● What the task requires: Could you return the data that follows exactly, minus the images?

[Items from a data source]
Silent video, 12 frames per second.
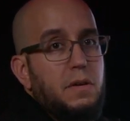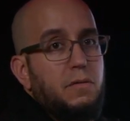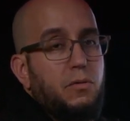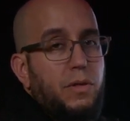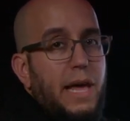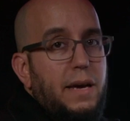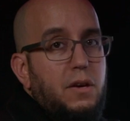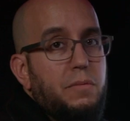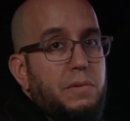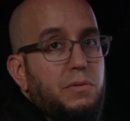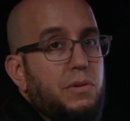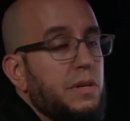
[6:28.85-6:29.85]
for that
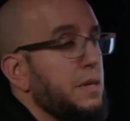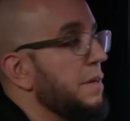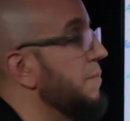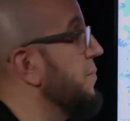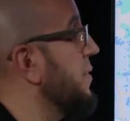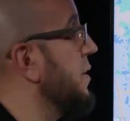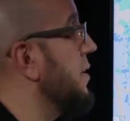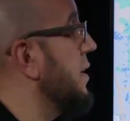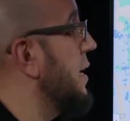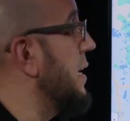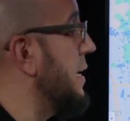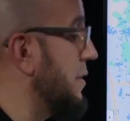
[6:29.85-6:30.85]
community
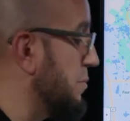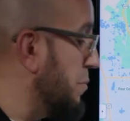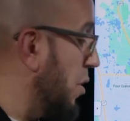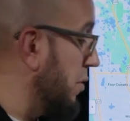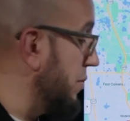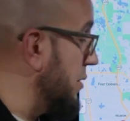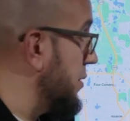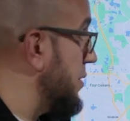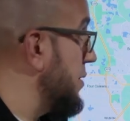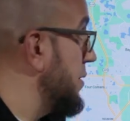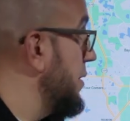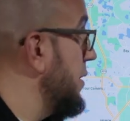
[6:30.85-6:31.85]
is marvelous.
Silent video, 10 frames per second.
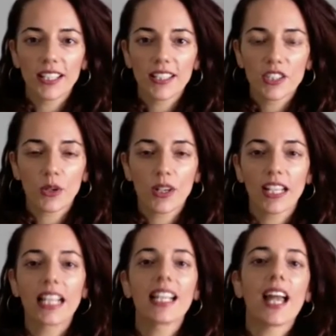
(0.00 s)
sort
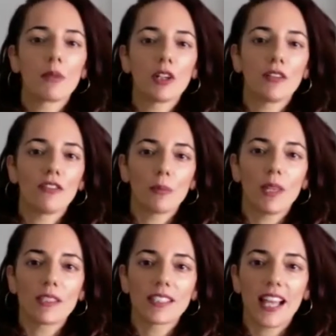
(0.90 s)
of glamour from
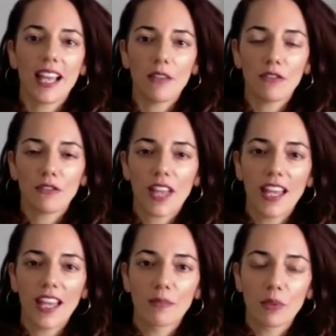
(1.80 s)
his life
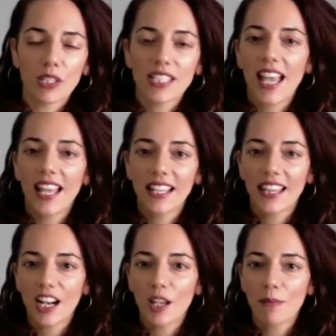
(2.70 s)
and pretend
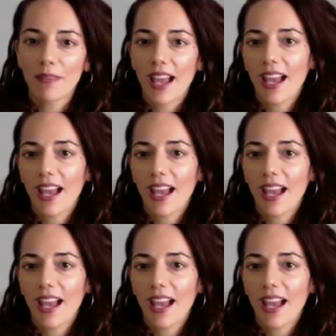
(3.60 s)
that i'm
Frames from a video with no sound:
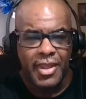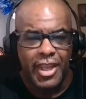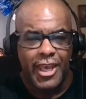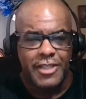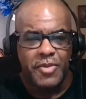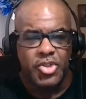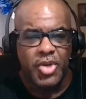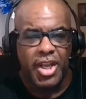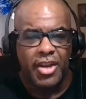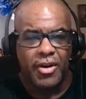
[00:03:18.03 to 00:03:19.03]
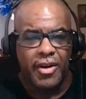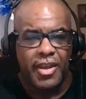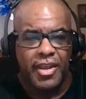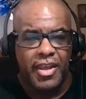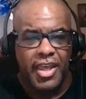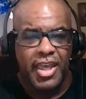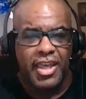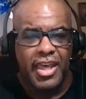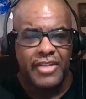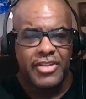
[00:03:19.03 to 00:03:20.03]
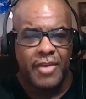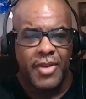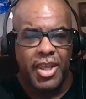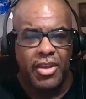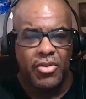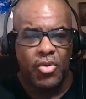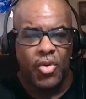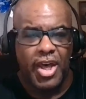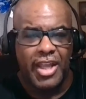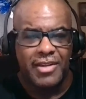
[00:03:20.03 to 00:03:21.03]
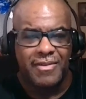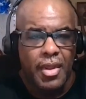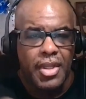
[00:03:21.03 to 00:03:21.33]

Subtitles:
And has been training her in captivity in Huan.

● Result:
Silent video, 12 frames per second.
[6:28.85-6:29.85]
for that
[6:29.85-6:30.85]
community
[6:30.85-6:31.85]
is marvelous.
Silent video, 10 frames per second.
(0.00 s)
sort
(0.90 s)
of glamour from
(1.80 s)
his life
(2.70 s)
and pretend
(3.60 s)
that i'm
Frames from a video with no sound:
[00:03:18.03 to 00:03:19.03]
[00:03:19.03 to 00:03:20.03]
[00:03:20.03 to 00:03:21.03]
[00:03:21.03 to 00:03:21.33]

Subtitles:
And has been training her in captivity in Huan.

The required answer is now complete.